— AIM OF THE EXERCISE —
Your output should be exactly the lines from the one containing "[6:23.27-6:24.17]" through the final line of the records, both included, with every picture left out.

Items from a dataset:
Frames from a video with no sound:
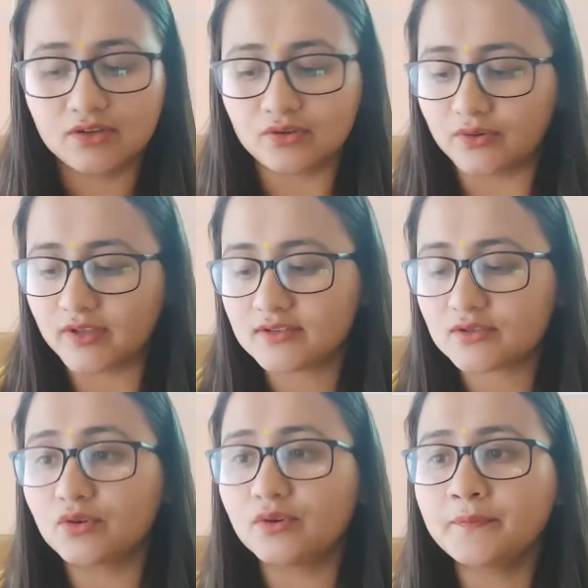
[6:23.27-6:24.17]
Okay,
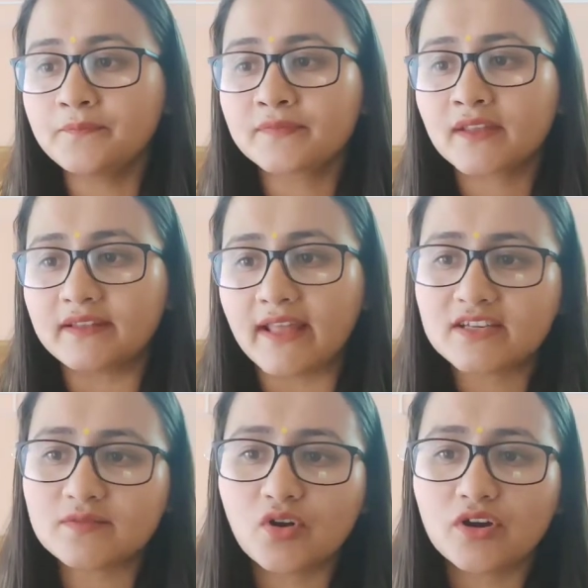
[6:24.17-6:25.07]
so
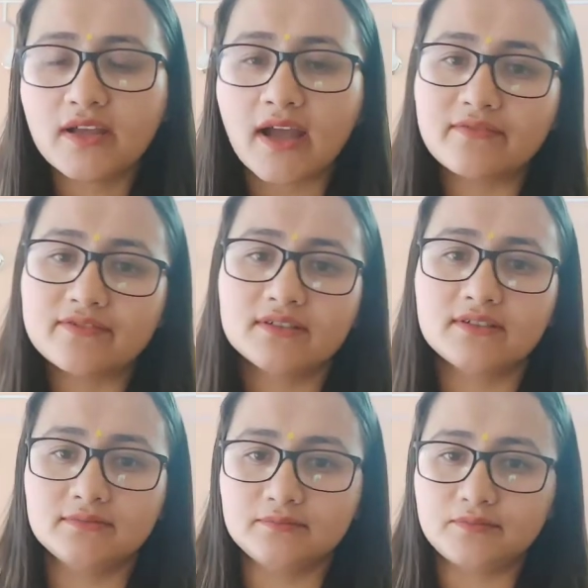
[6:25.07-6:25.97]
next morning
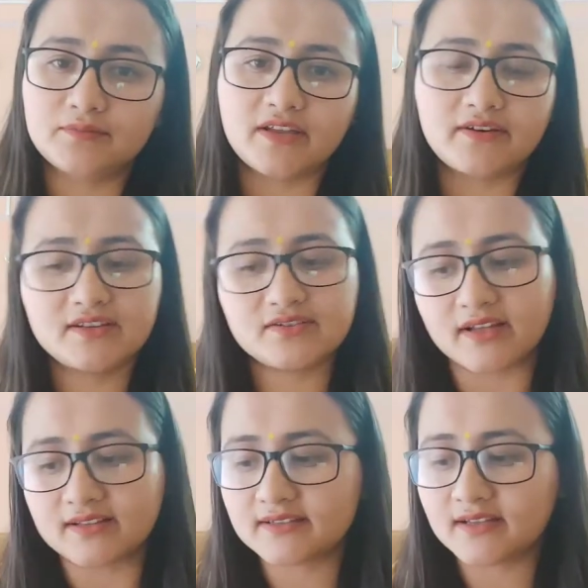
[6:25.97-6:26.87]
after they reached
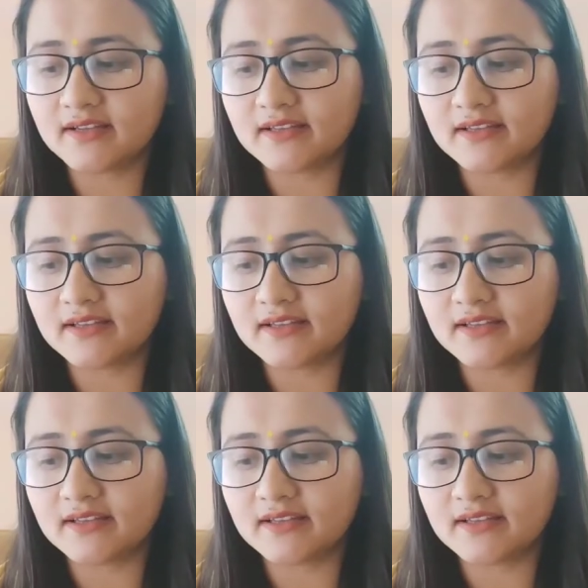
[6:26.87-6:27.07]
Rajasthan,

— WORKED SOLUTION —
[6:23.27-6:24.17]
Okay,
[6:24.17-6:25.07]
so
[6:25.07-6:25.97]
next morning
[6:25.97-6:26.87]
after they reached
[6:26.87-6:27.07]
Rajasthan,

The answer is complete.